• [DATA SHOWN]:
#####
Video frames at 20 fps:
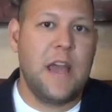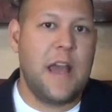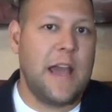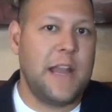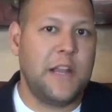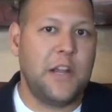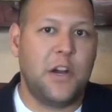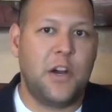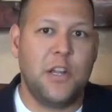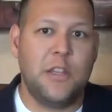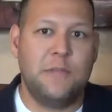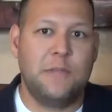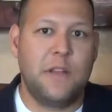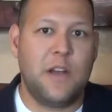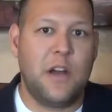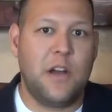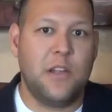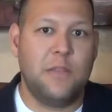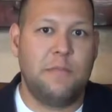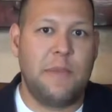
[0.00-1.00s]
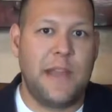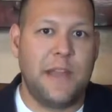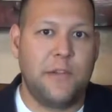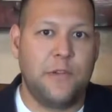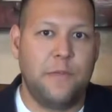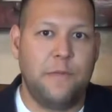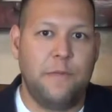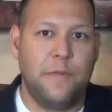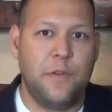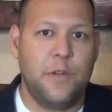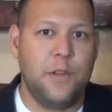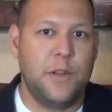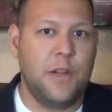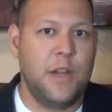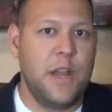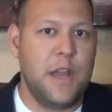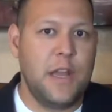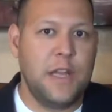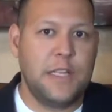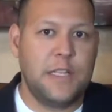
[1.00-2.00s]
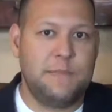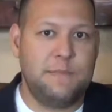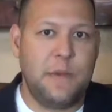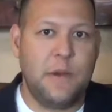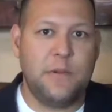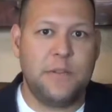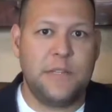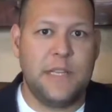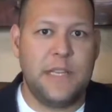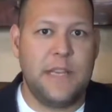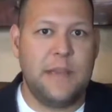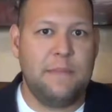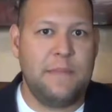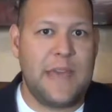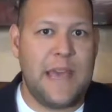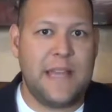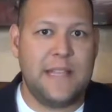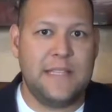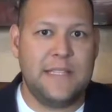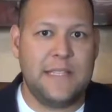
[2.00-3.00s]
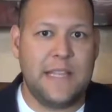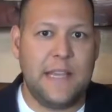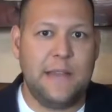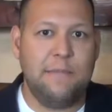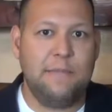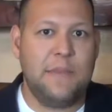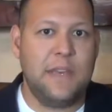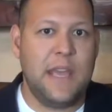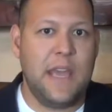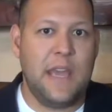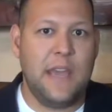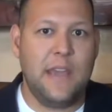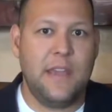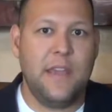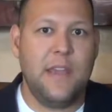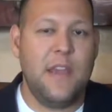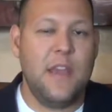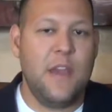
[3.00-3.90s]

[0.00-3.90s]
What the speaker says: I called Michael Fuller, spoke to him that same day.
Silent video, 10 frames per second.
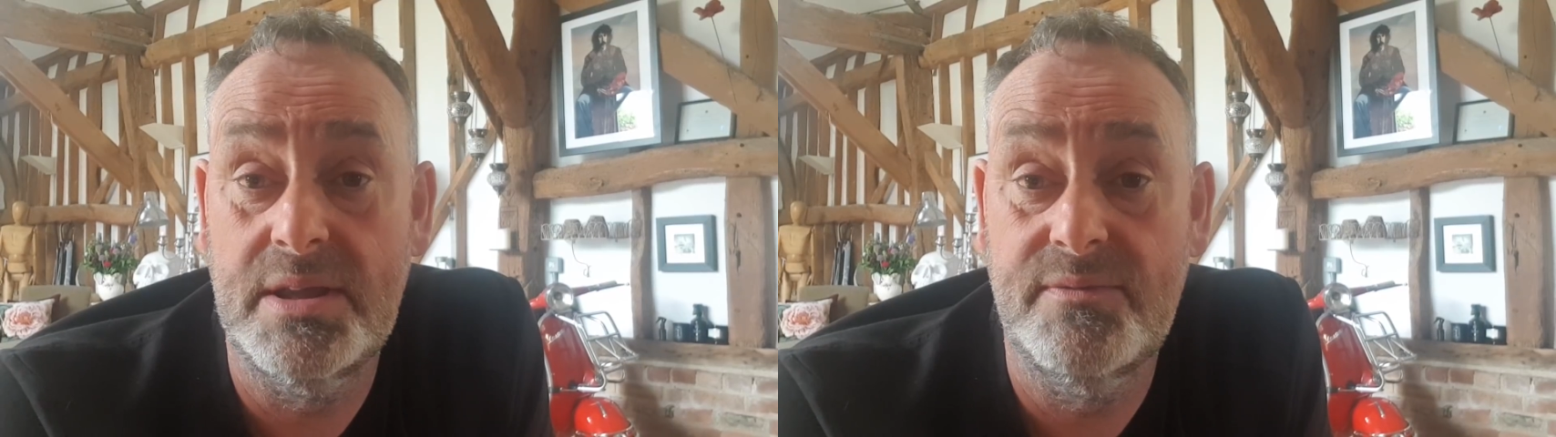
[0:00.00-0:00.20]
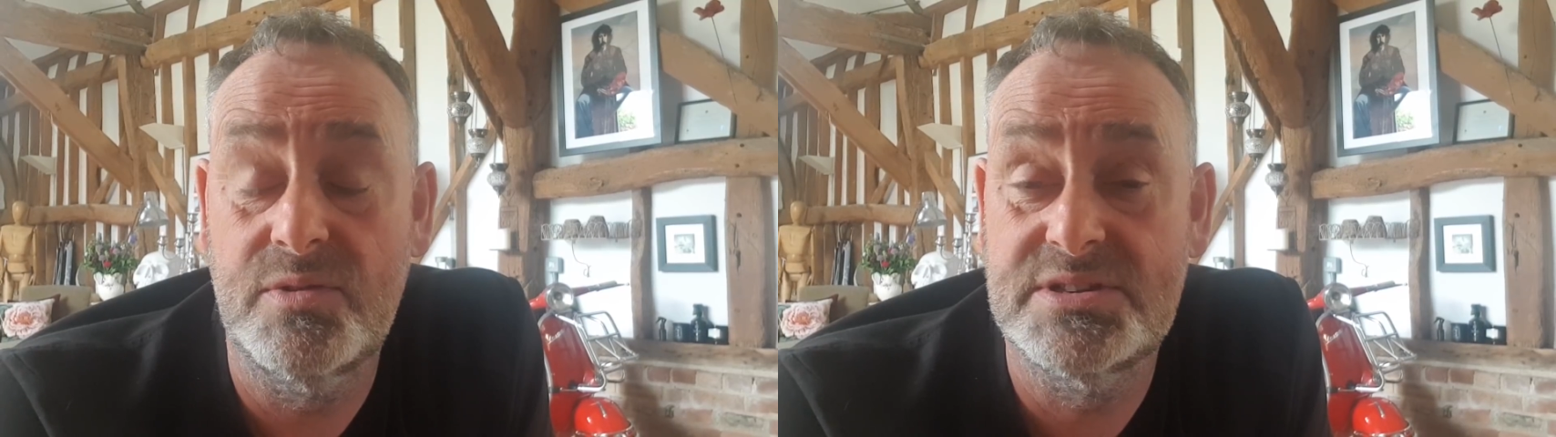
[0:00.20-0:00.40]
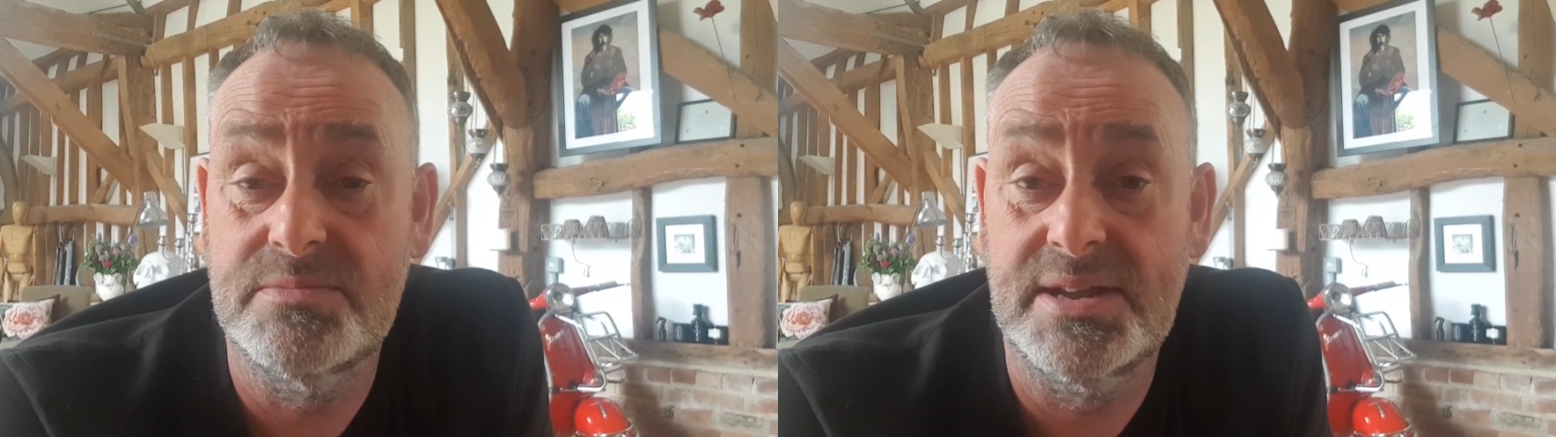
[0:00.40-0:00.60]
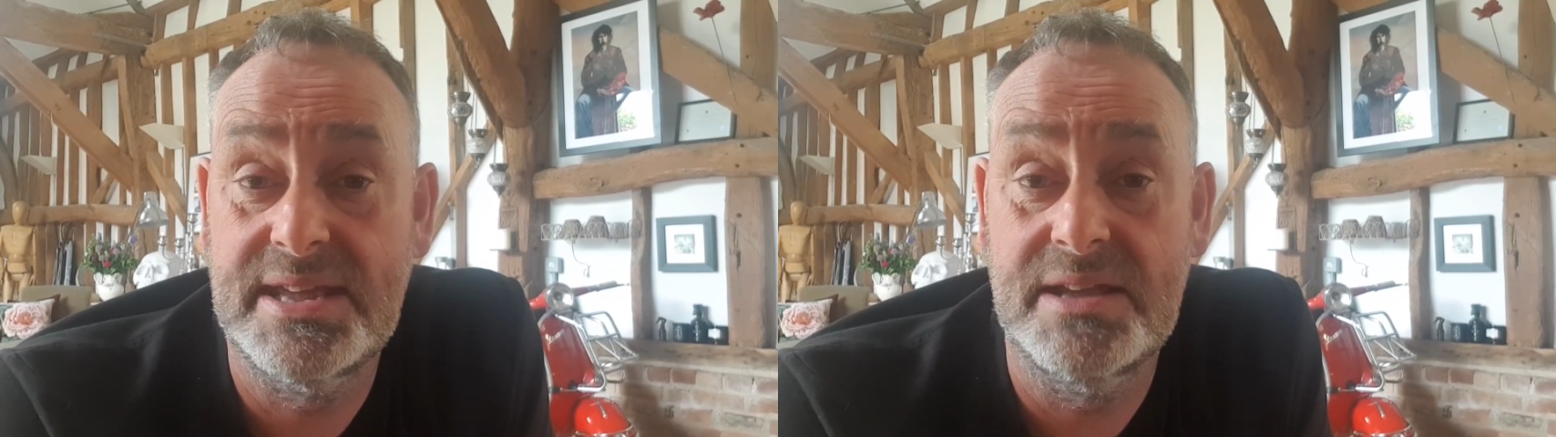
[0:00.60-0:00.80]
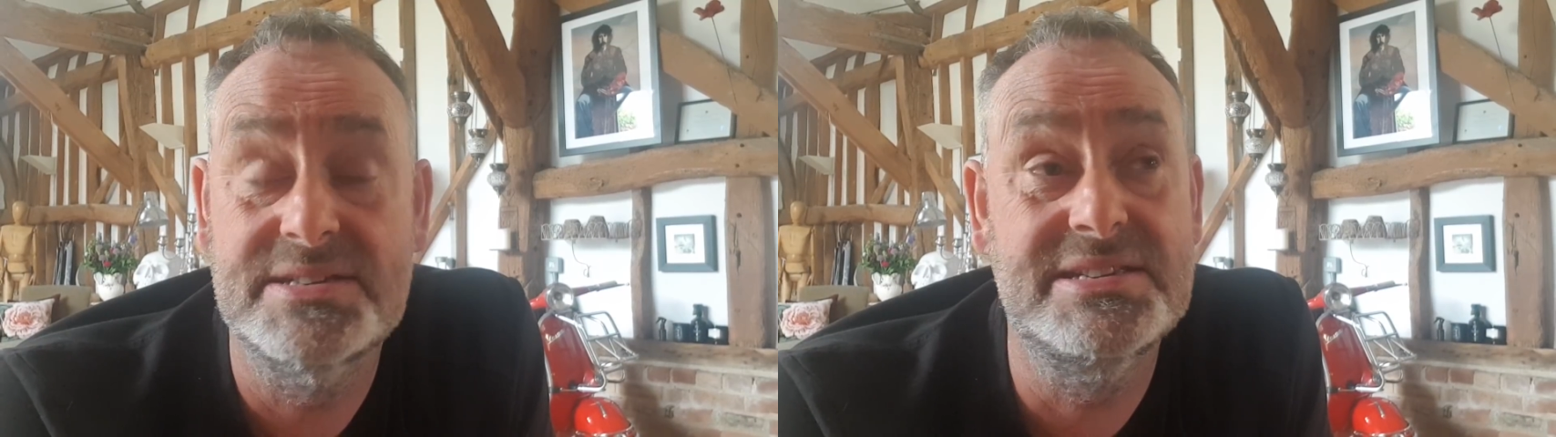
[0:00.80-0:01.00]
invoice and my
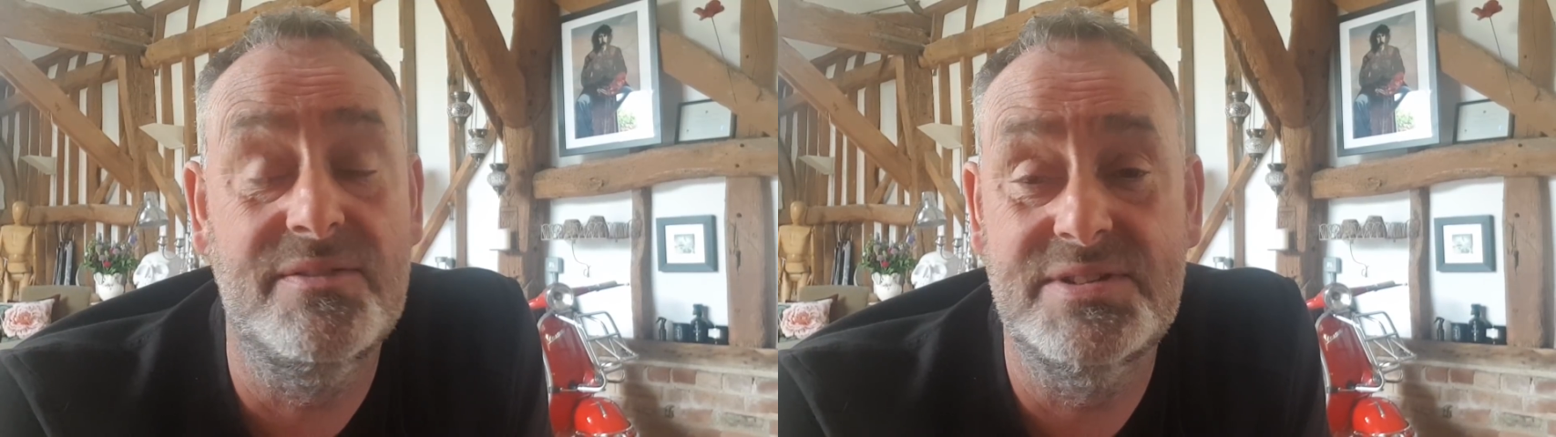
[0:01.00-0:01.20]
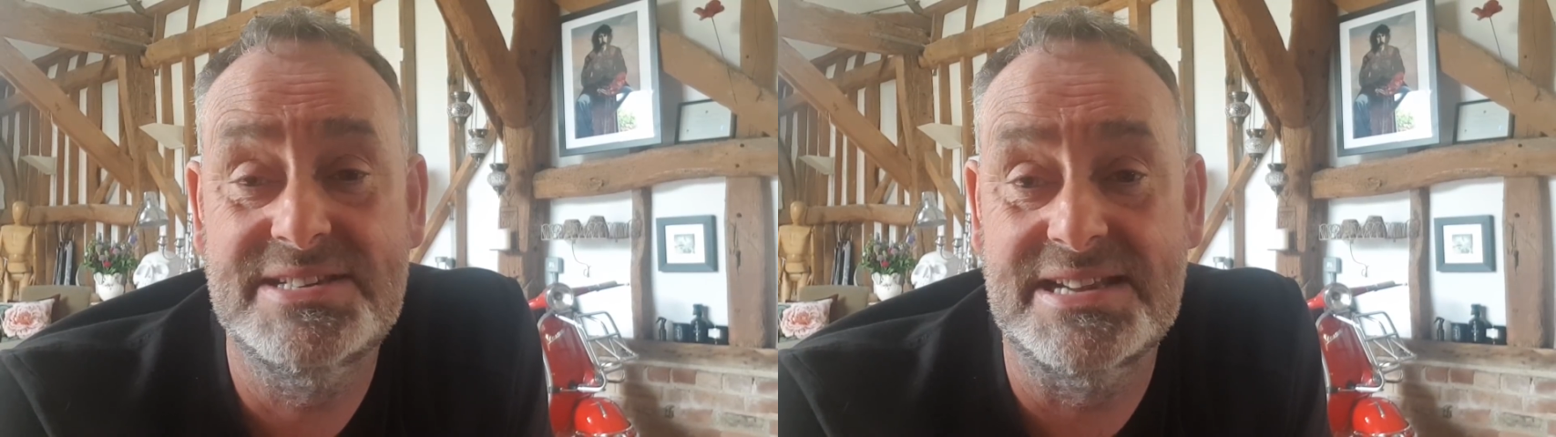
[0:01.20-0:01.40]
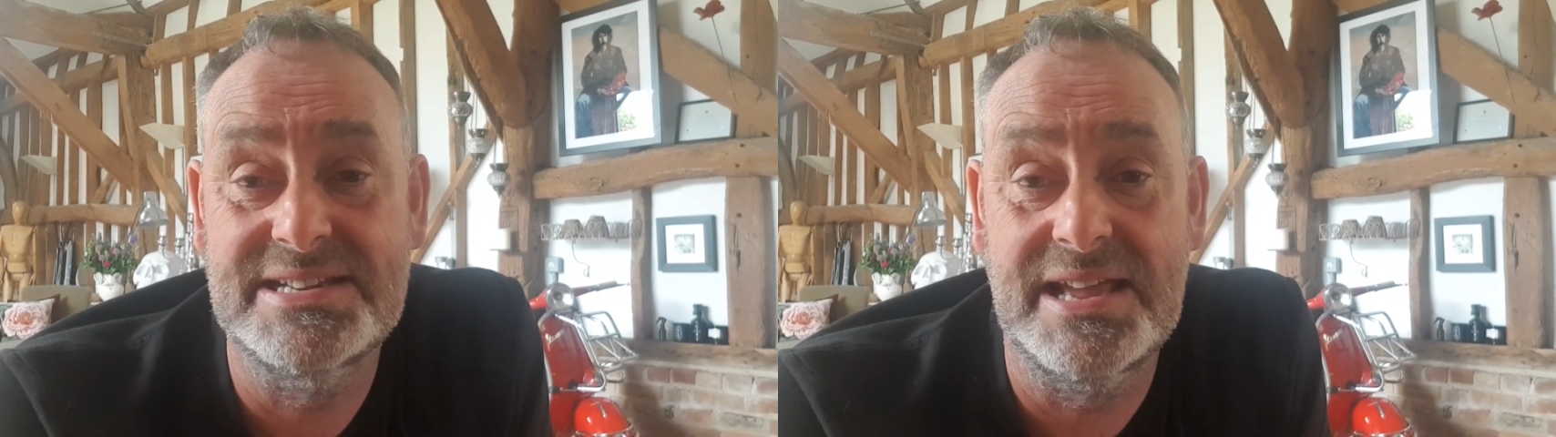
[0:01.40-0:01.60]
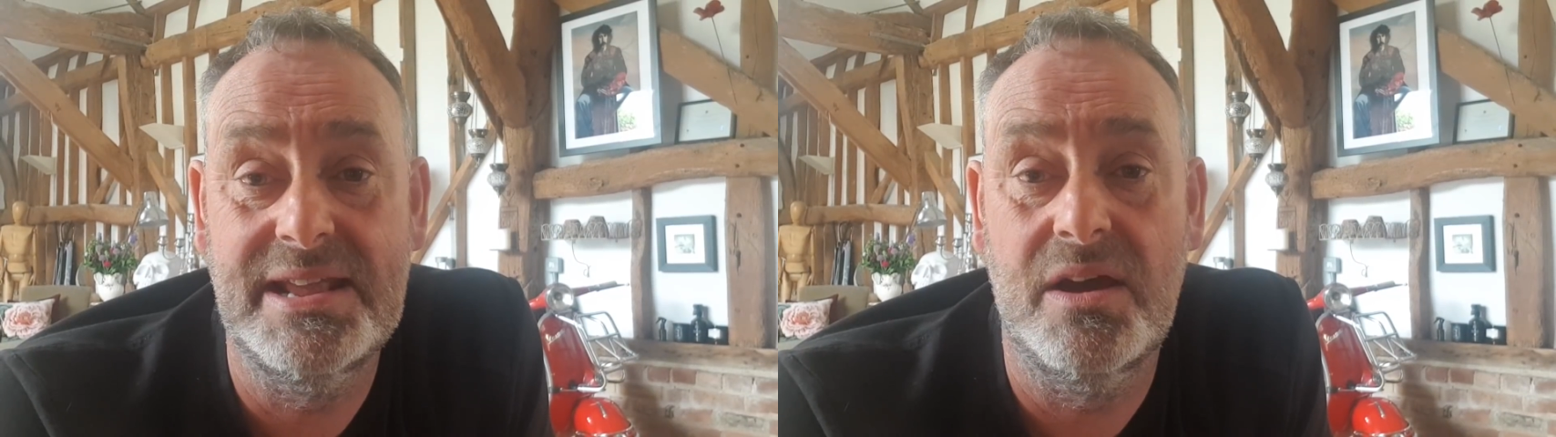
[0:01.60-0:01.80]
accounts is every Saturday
#####
Repeat the listing verbatim, pictures excluded.

• [REPLY TO THE TASK]:
Video frames at 20 fps:
[0.00-1.00s]
[1.00-2.00s]
[2.00-3.00s]
[3.00-3.90s]

[0.00-3.90s]
What the speaker says: I called Michael Fuller, spoke to him that same day.
Silent video, 10 frames per second.
[0:00.00-0:00.20]
[0:00.20-0:00.40]
[0:00.40-0:00.60]
[0:00.60-0:00.80]
[0:00.80-0:01.00]
invoice and my
[0:01.00-0:01.20]
[0:01.20-0:01.40]
[0:01.40-0:01.60]
[0:01.60-0:01.80]
accounts is every Saturday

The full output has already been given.